What you need to do
The answer should hold only the lines from the one containing "[00:00:41.20 to 00:00:42.20]" through the one containing "What the speaker" in the entries below, copied exactly, without pictures.
[[ Records to use, beginning ]]
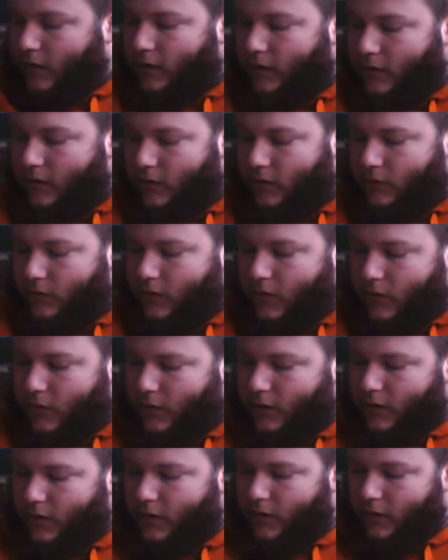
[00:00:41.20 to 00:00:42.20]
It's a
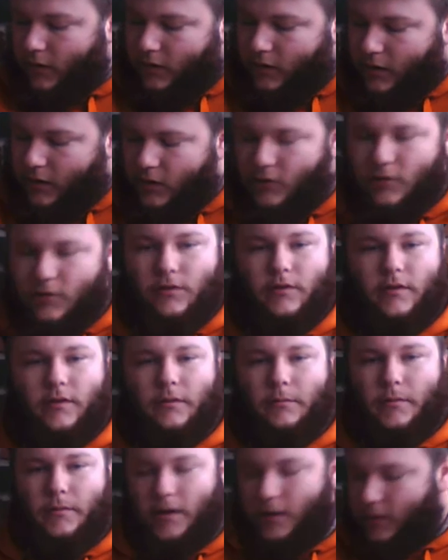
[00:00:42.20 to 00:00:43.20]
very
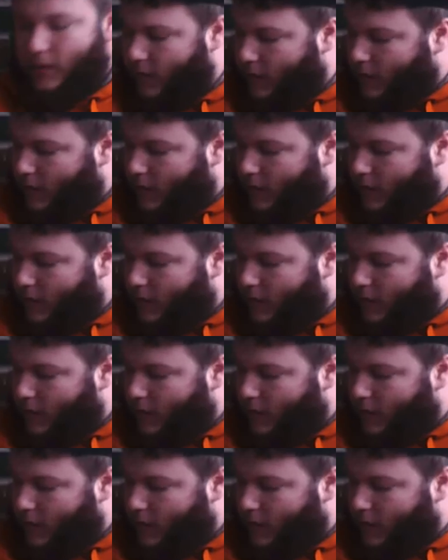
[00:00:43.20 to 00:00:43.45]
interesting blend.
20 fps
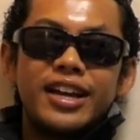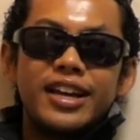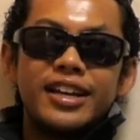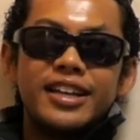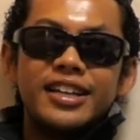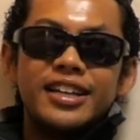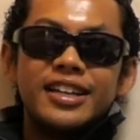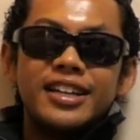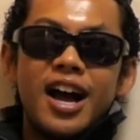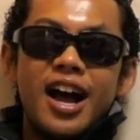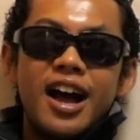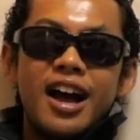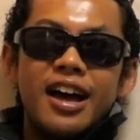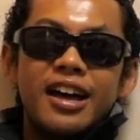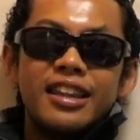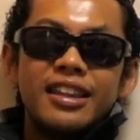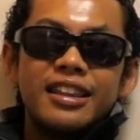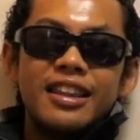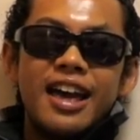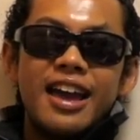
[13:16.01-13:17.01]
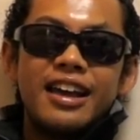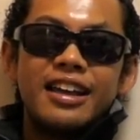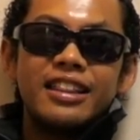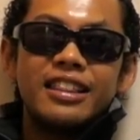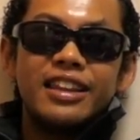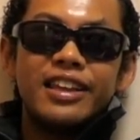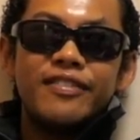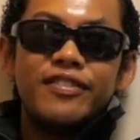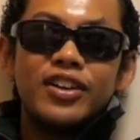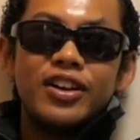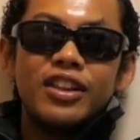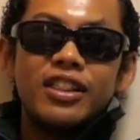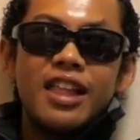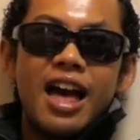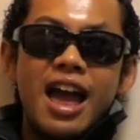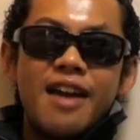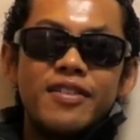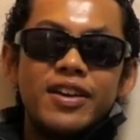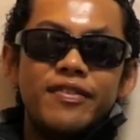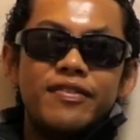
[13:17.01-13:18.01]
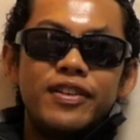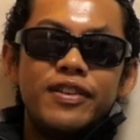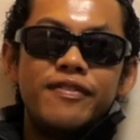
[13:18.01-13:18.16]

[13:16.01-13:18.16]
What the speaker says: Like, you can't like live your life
[[ Records to use, end ]]
[[ Records to use, beginning ]]
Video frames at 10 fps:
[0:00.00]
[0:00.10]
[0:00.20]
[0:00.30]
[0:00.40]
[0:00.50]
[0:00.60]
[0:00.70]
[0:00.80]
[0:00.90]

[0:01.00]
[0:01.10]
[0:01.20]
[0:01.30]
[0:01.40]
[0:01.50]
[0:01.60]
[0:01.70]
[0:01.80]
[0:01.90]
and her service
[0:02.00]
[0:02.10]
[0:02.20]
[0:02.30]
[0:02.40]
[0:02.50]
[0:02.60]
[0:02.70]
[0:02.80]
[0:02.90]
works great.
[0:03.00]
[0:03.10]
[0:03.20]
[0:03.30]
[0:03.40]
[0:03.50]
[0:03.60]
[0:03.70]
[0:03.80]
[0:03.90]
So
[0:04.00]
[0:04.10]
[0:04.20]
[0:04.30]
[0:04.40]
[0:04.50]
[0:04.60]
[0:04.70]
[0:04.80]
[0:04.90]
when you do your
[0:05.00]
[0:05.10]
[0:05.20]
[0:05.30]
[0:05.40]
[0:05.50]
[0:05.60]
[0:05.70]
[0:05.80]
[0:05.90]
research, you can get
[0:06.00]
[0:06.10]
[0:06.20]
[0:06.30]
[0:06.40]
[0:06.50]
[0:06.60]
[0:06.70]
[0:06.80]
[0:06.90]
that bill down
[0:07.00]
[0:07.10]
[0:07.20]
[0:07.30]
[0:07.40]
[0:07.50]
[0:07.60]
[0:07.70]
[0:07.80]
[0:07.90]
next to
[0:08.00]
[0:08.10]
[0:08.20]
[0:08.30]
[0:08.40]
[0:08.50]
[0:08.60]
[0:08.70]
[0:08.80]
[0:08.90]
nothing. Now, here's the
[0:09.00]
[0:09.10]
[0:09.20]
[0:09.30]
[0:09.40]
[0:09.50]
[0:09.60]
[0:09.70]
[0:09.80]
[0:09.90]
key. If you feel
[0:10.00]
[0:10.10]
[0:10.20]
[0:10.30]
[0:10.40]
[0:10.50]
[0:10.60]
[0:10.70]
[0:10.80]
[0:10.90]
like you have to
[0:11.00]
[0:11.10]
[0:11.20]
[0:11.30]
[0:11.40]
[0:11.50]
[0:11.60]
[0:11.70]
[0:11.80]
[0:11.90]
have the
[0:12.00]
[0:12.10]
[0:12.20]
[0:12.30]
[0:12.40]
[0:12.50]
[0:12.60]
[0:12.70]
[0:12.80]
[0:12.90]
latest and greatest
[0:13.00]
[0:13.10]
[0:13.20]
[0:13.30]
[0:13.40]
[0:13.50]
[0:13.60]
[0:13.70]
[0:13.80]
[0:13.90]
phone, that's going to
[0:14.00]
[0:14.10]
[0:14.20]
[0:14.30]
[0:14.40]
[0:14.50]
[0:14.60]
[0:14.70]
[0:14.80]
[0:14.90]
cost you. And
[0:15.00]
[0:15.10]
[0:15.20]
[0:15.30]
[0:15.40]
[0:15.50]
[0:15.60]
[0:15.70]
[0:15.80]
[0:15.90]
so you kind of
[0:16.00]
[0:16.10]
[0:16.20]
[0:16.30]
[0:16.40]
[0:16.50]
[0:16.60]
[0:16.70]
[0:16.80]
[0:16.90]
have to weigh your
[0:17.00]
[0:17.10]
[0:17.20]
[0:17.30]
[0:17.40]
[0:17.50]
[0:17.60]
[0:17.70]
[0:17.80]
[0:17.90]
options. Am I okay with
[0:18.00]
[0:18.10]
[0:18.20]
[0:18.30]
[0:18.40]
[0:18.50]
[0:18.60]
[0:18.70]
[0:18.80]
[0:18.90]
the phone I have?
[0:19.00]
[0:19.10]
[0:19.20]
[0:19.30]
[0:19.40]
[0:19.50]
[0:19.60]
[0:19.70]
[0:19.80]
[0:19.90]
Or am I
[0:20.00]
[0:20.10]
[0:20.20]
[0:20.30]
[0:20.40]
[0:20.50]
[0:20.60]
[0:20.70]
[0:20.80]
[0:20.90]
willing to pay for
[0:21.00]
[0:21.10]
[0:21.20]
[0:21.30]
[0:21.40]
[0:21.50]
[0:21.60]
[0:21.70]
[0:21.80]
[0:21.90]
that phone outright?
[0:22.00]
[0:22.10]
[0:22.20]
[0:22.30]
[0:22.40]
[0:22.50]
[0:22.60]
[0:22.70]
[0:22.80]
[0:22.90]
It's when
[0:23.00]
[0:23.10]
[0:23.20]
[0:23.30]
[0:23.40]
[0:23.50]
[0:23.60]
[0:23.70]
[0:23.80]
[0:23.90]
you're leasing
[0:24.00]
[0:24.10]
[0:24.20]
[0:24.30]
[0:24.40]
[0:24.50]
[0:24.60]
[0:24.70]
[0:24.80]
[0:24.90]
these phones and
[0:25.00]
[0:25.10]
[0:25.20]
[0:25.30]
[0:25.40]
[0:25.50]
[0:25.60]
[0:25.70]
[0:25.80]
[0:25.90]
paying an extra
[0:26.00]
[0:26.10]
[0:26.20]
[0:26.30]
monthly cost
[[ Records to use, end ]]
[[ Records to use, beginning ]]
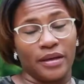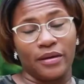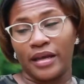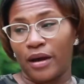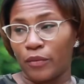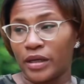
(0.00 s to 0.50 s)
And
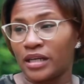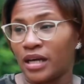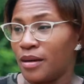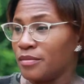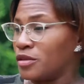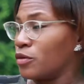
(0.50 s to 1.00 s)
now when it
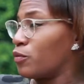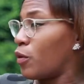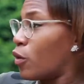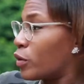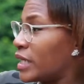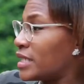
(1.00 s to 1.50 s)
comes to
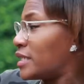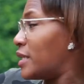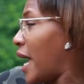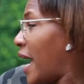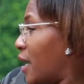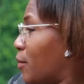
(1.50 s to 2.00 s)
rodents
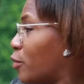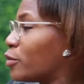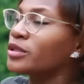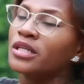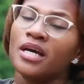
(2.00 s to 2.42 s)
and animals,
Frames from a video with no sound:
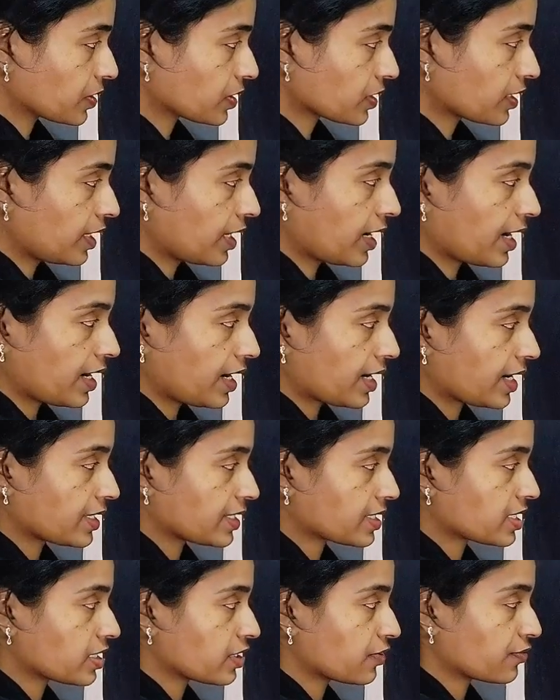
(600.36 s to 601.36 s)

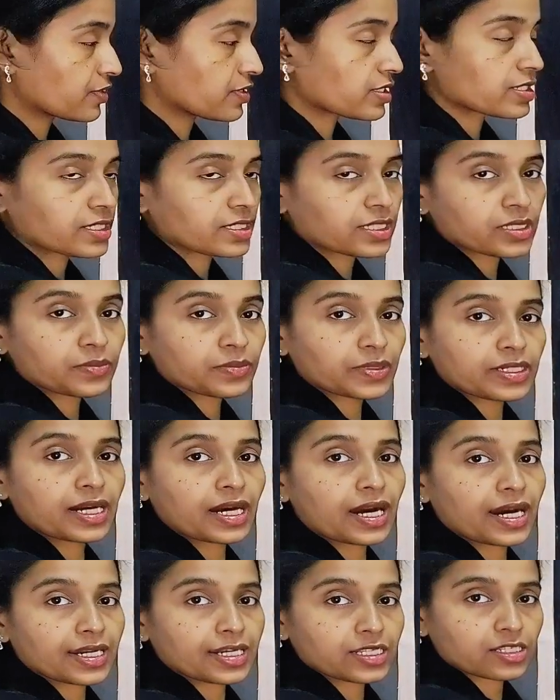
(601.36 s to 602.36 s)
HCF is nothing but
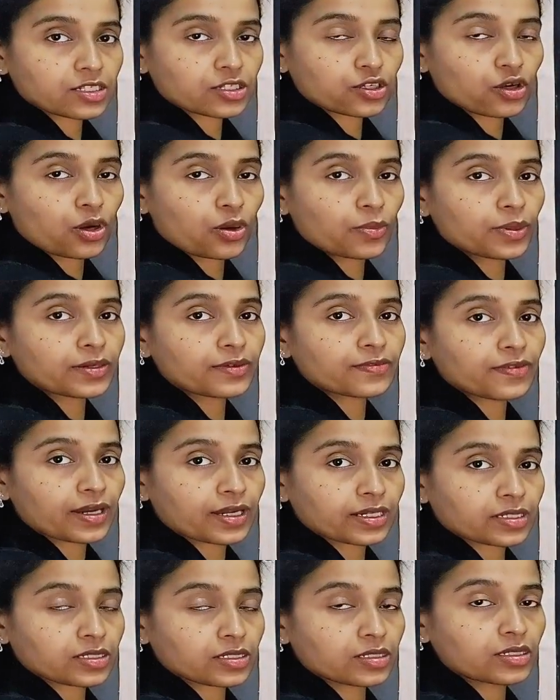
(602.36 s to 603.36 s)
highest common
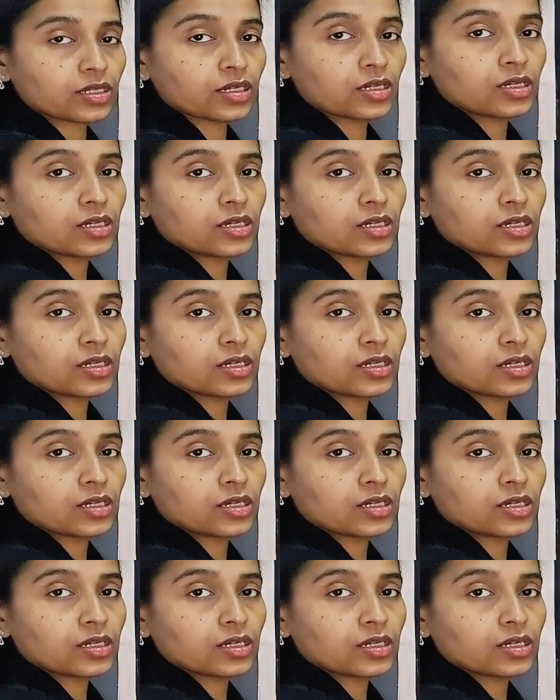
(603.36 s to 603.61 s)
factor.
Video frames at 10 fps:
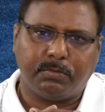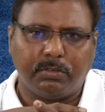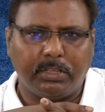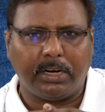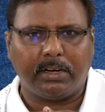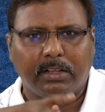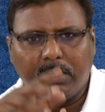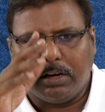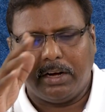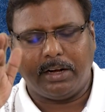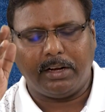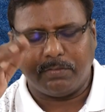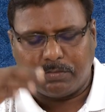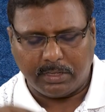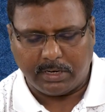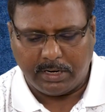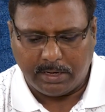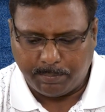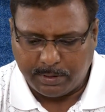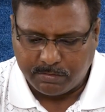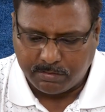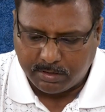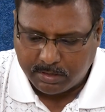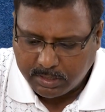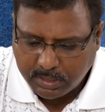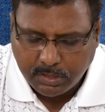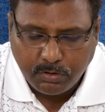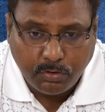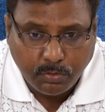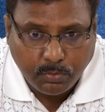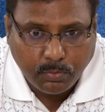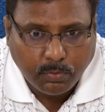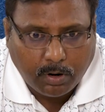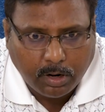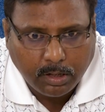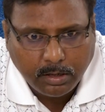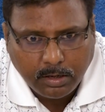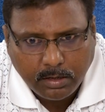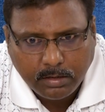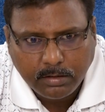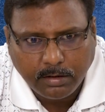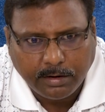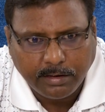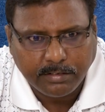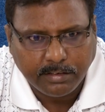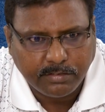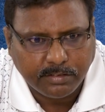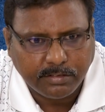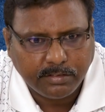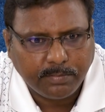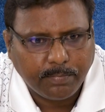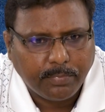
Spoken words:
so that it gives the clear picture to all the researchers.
[[ Records to use, end ]]
Response for this exercise
[00:00:41.20 to 00:00:42.20]
It's a
[00:00:42.20 to 00:00:43.20]
very
[00:00:43.20 to 00:00:43.45]
interesting blend.
20 fps
[13:16.01-13:17.01]
[13:17.01-13:18.01]
[13:18.01-13:18.16]

[13:16.01-13:18.16]
What the speaker says: Like, you can't like live your life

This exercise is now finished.